Kanye West has launched his online shop where you can purchase very mediocrely-designed sweatshirts with matching pants for a mere $390 for the set
Kanye West shocked the world last month when he announced he had become a 'born again Christian' and was preparing to drop a new album entitled '
Jesus Is King'. No sooner had that happened when he again shocked the world by
announcing a new-found friendship with motivational speaker and false bible teacher Joel Osteen.
"The elders which are among you I exhort, who am also an elder, and a witness of the sufferings of Christ, and also a partaker of the glory that shall be revealed: Feed the flock of God which is among you, taking the oversight thereof, not by constraint, but willingly; not for filthy lucre, but of a ready mind; Neither as being lords over God's heritage, but being ensamples to the flock." 1 Peter 5:1-3 (KJV)
"Because thou sayest, I am rich, and increased with goods, and have need of nothing; and knowest not that thou art wretched, and miserable, and poor, and blind, and naked: I counsel thee to buy of me gold tried in the fire, that thou mayest be rich; and white raiment, that thou mayest be clothed, and that the shame of thy nakedness do not appear; and anoint thine eyes with eyesalve, that thou mayest see." Revelation 3:17,18 (KJV)
So this confirms my initial suspicions that the whole '
Jesus Is King' and Sunday Service Experience is just another Kanye West "joint" designed to promote himself by any means possible. And in a very predictable move, you can look forward to the
'Jesus Is Born' Christmas album dropping in December. No, I'm not kidding but I wish I was. Here is a review of his current album, which I trust you will find most insightful.

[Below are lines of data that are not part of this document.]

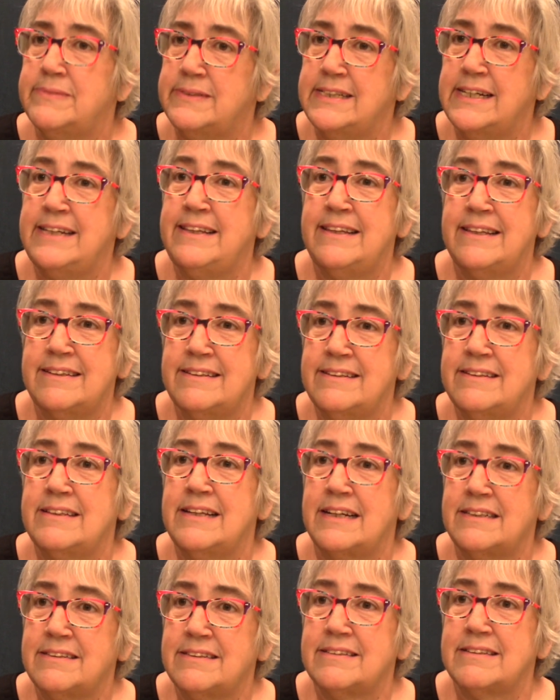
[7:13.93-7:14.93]
And okay.
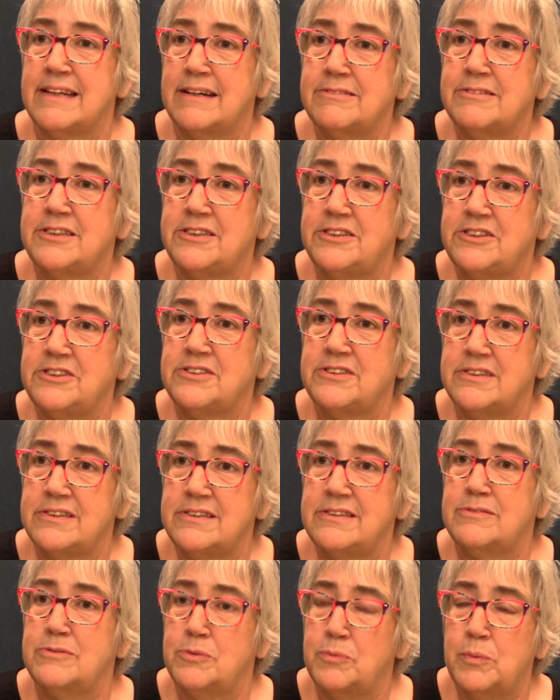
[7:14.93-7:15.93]
that that was just
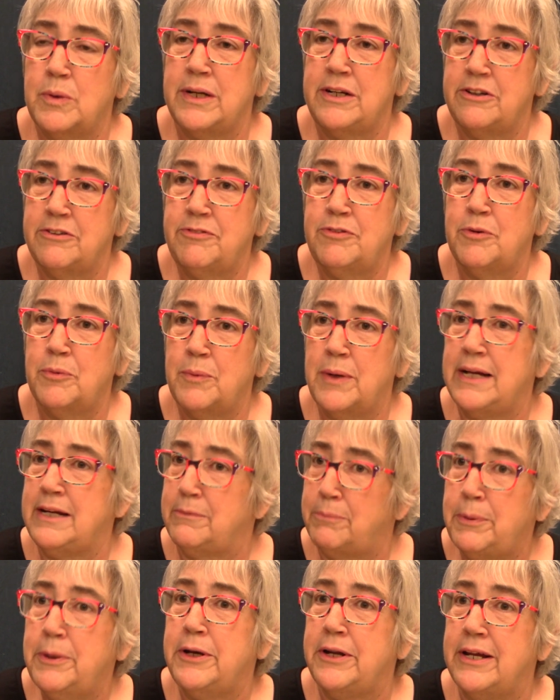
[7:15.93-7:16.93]
a wonderful way to
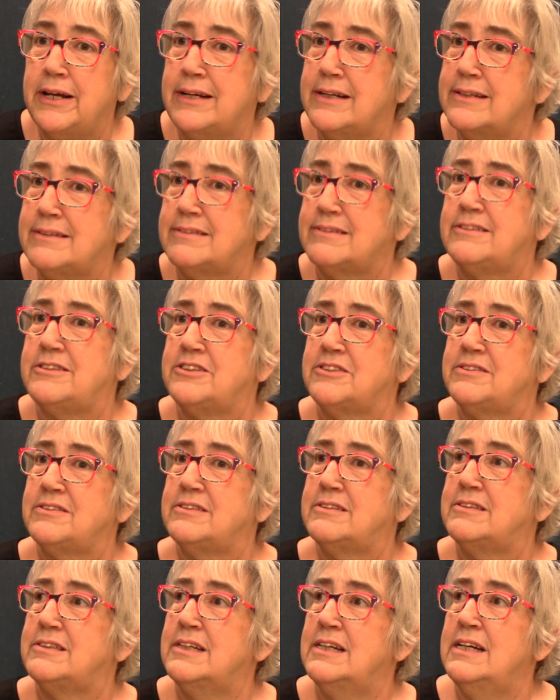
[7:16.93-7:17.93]
put it. It's
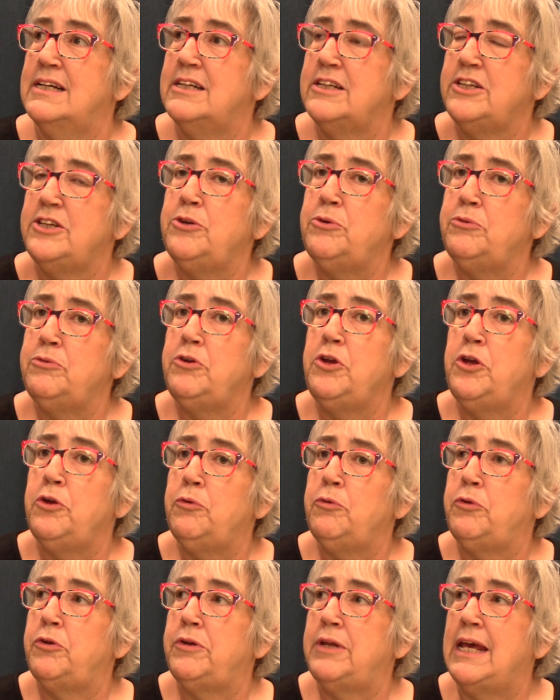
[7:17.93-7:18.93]
just you
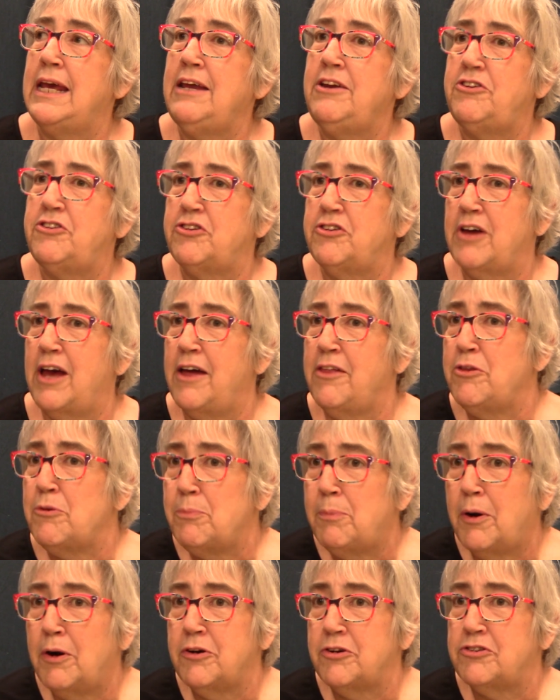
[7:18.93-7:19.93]
you teach other
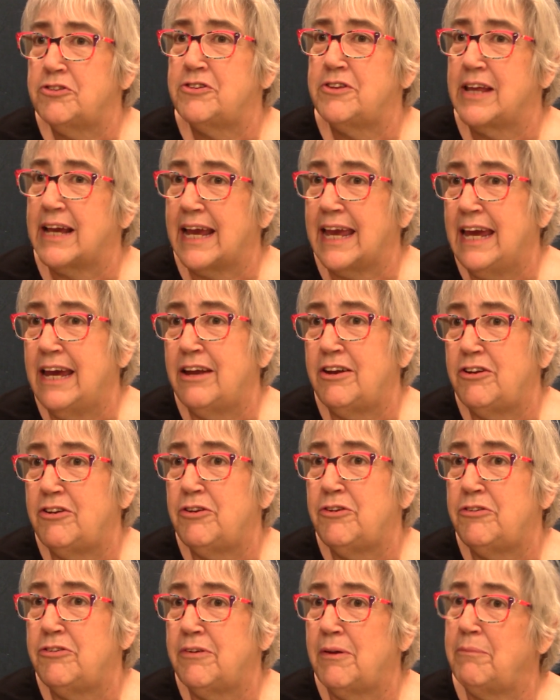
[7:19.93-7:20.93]
parts that can't
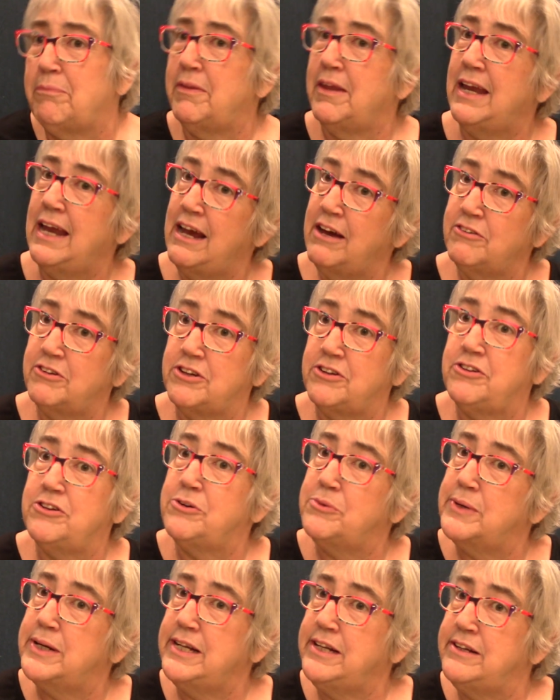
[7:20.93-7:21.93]
do something how to
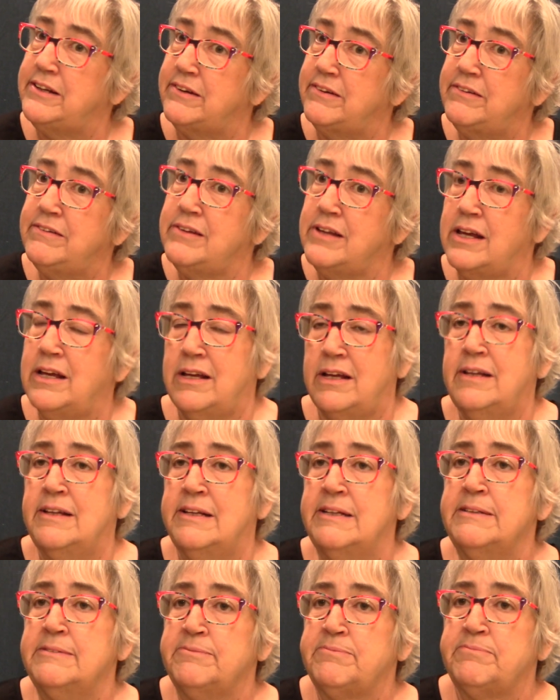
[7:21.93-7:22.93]
do it and
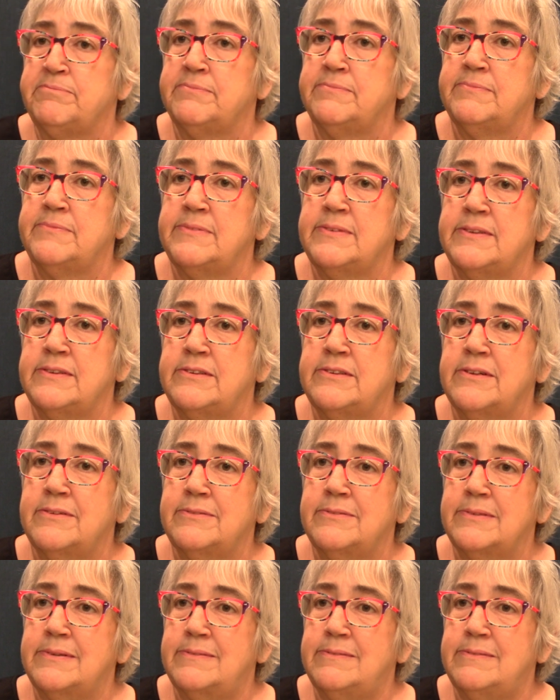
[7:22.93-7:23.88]
so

The Cash-Is-King Sermons of Kanye West
FROM THE RINGER: In 2015, Atlanta-based minister Creflo Dollar decided to put his faith in God, and in the generosity of his sizable following, and purchase a $65 million jet. The jet,
Dollar said, would allow him to “safely and swiftly share the good news of the gospel worldwide.” It’d be a Gulfstream G650—the most expensive Gulfstream—reflecting the sterling standard of blessing you could hope to receive at Dollar Ministries. When people were understandably confused about why the good pastor couldn’t just fly commercial, Dollar
answered back in sermon, and as it is, his response was a pretty good summary of prosperity theology: “I can believe God as long as I want to! If I wanna believe God for a $65 million plane, you can’t stop me from dreamin’!” (It’s true, we can’t, not really.)

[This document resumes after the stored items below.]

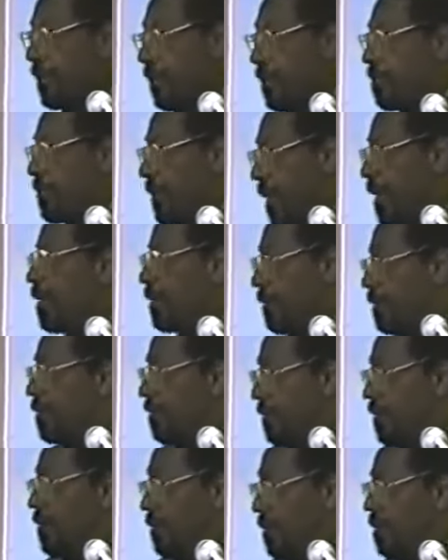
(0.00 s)
in
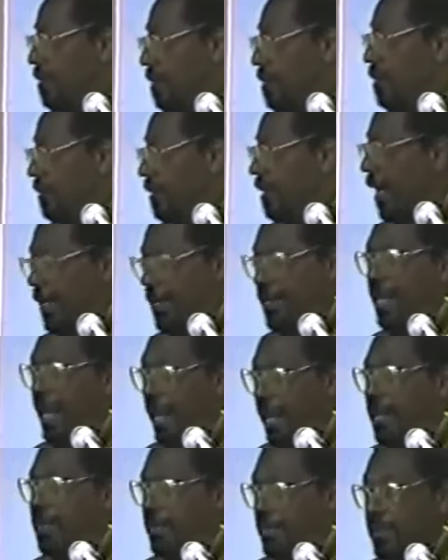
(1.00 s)
peace at
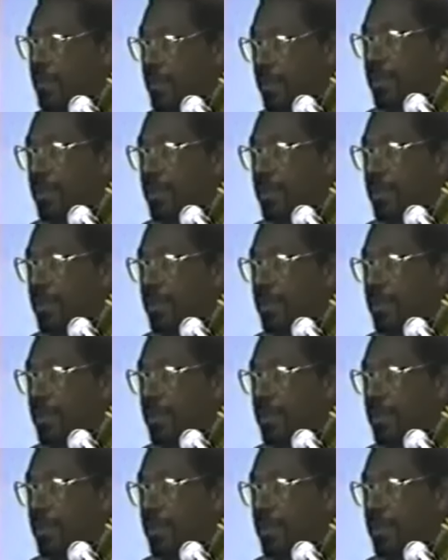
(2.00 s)
night.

On Kanye West’s new gospel album Jesus Is King, out last Friday, he raps with similar conviction about charging extortionate merch prices. Following a highly visible and protracted fall from grace that I refuse to break down any further because I would sooner die, Kanye has returned to the church. His solvency is now a godly concern, and the devil works in straightforward but nonetheless evil ways, like through operating taxes and overhead cost. “I can’t be out here dancing with the stars,” Kanye says on “On God,” a song where he clumsily shifts accountability for the past few years of his public life onto a higher power. It’s only made listenable by a high-spirited Pi’erre Bourne beat, which sounds like plug-and-play superhero theme music. If Kanye West was ever a lightning rod, an irresistible force that remade popular American music in his image several times over, he’s now more like a personification of Tony Robbins’s flattest aphorisms standing on a Sunday school lesson book and a stack of tarot cards in an oversized Balenciaga jacket. His swift, wholesale change from superstar rapper to megachurch pastor can’t come as a complete surprise, though. He’s always been
a fan of
Ma$e.
The greatest sin of
Jesus Is King is that it’s boring, and Kanye—when not flattening literal centuries’ worth of text and thought about religious custom into a song about Chick-fil-A’s store hours—is inert, ineffectual, and generally difficult to believe in this space. Much like
a choral arrangement of “So Anxious.” The only song truly deserving of a second listen, if just to appreciate West’s skill as a producer, is “Follow God”—with its gravelly
Whole Truth sample and pounding drums, it could be a good piece of boom-bap in the hands of someone who still had some interest in rapping. How could Kanye, when there are tax shelters and low-income housing communities and hydrogen-powered iPlanes to build? Now that it’s not
just the Yeezy Supply line, the music feels even more like an obligation.
Jesus Is King is a way to wipe away his transgressions wholesale rather than thoughtfully engage with them. Go figure.
“I will no longer entertain—I’m not here for anyone’s entertainment,” West said during an interview with
Zane Lowe on Beats 1, during which he proclaimed himself to be “the greatest human artist of all time.” He also announced that another album,
Jesus Is Born, will be coming out on Christmas Day.